Information supplied:
═══

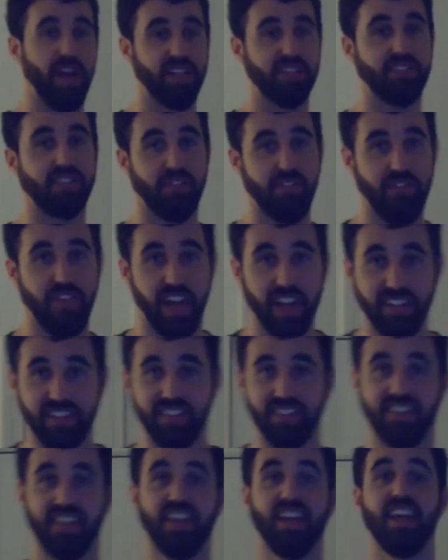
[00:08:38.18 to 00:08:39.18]

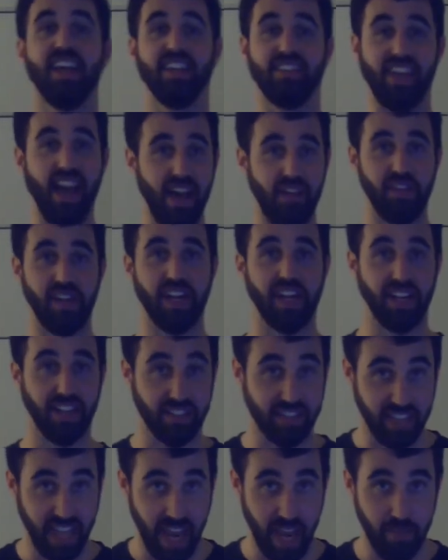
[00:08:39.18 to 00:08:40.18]
defense is having an
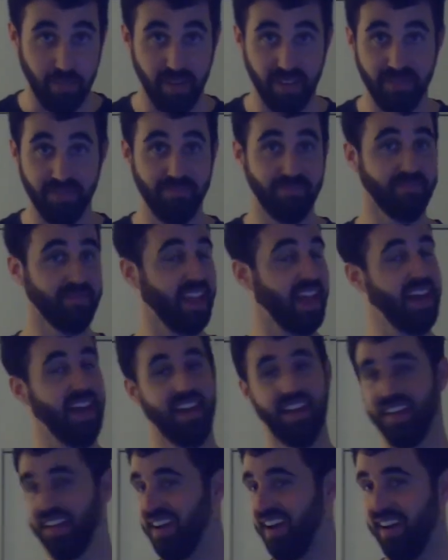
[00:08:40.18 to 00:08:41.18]
escape.
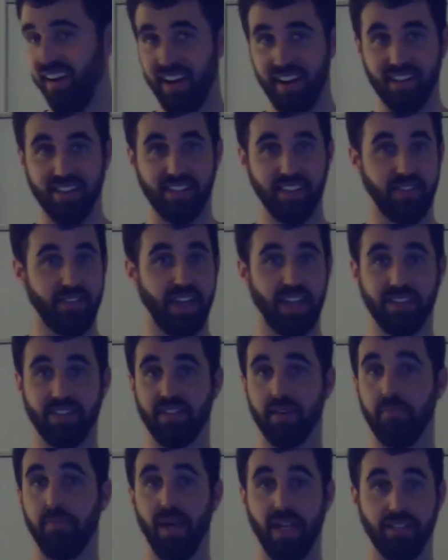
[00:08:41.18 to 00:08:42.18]
Honestly, that's the
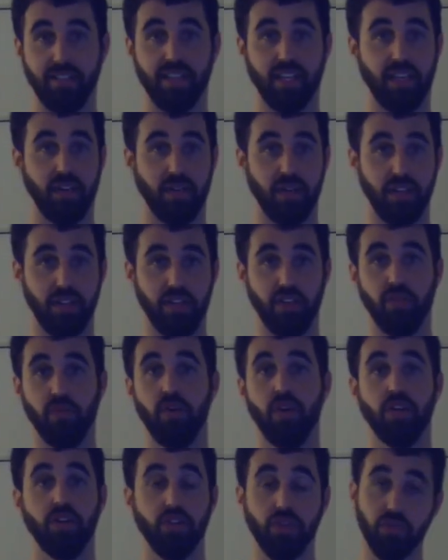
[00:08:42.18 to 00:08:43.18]
best thing you can do.
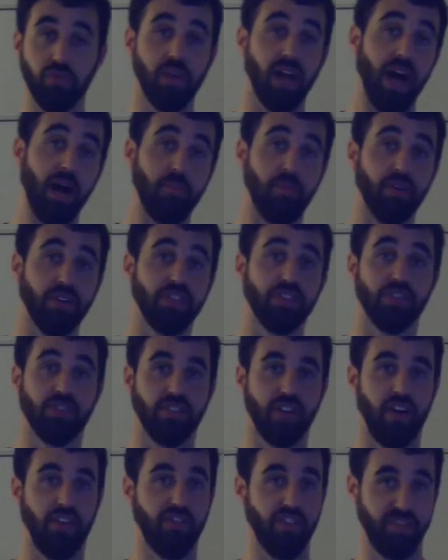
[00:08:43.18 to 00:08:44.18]
Do not put
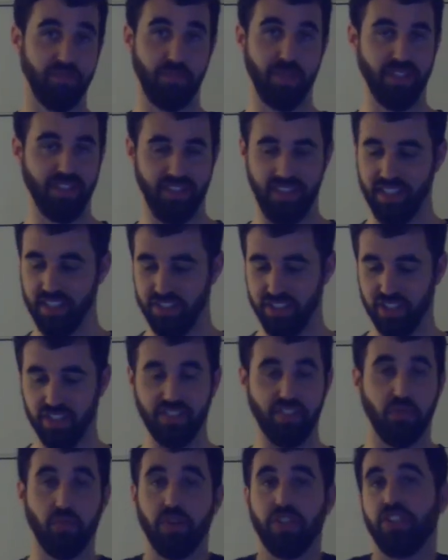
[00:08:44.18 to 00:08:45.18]
yourself in positions
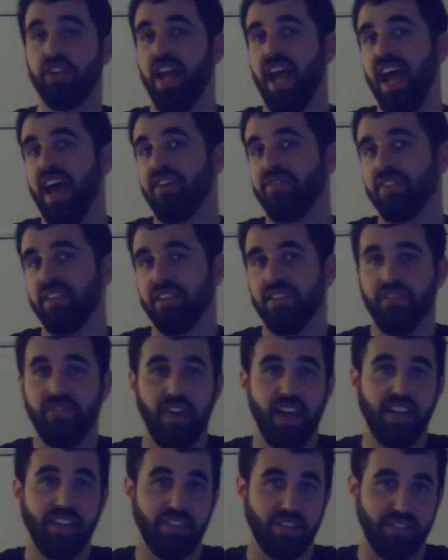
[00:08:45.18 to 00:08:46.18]
in which you have to
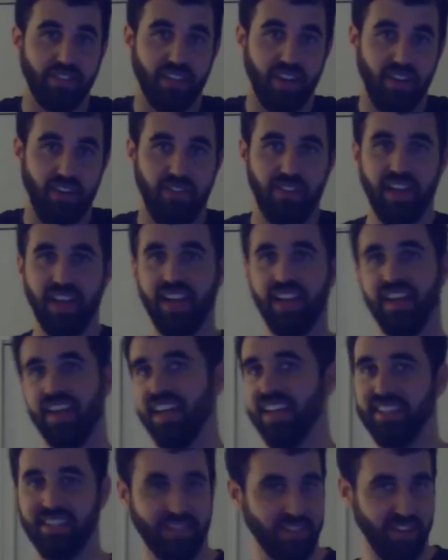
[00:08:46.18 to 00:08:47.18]
defend yourself.
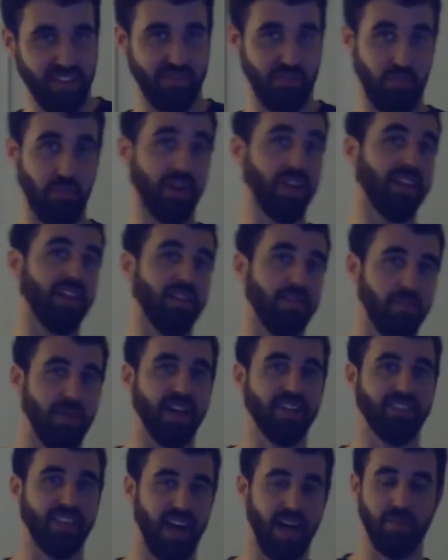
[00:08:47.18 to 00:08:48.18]
Is really the
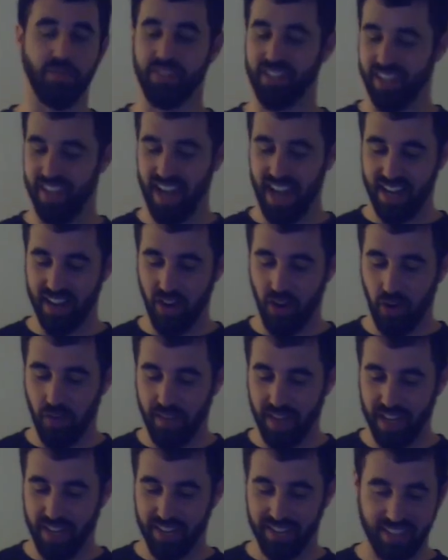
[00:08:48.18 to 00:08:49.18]
best option. I know
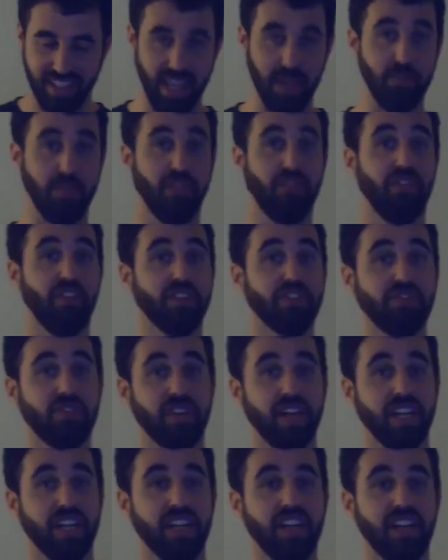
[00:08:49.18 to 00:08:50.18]
that can be
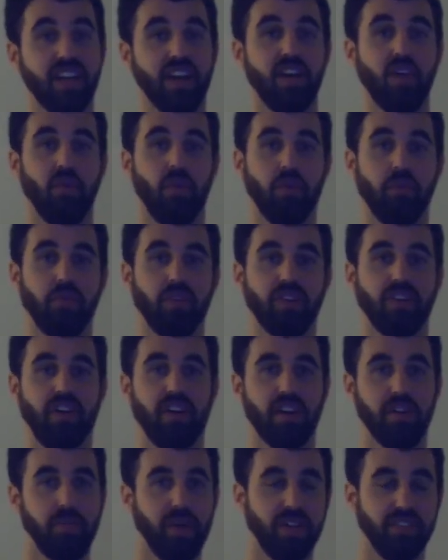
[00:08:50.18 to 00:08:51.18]
frustrated when we're
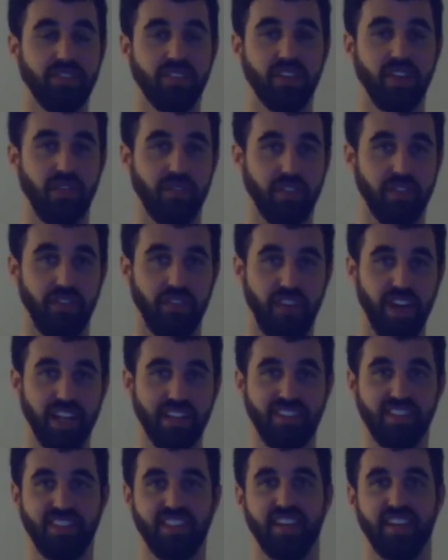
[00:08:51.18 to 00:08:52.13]
talking about self-defense,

═══

About this exercise:
Would it be possible to print the records above verbatim, pictures omitted?

Result for this task:
[00:08:38.18 to 00:08:39.18]

[00:08:39.18 to 00:08:40.18]
defense is having an
[00:08:40.18 to 00:08:41.18]
escape.
[00:08:41.18 to 00:08:42.18]
Honestly, that's the
[00:08:42.18 to 00:08:43.18]
best thing you can do.
[00:08:43.18 to 00:08:44.18]
Do not put
[00:08:44.18 to 00:08:45.18]
yourself in positions
[00:08:45.18 to 00:08:46.18]
in which you have to
[00:08:46.18 to 00:08:47.18]
defend yourself.
[00:08:47.18 to 00:08:48.18]
Is really the
[00:08:48.18 to 00:08:49.18]
best option. I know
[00:08:49.18 to 00:08:50.18]
that can be
[00:08:50.18 to 00:08:51.18]
frustrated when we're
[00:08:51.18 to 00:08:52.13]
talking about self-defense,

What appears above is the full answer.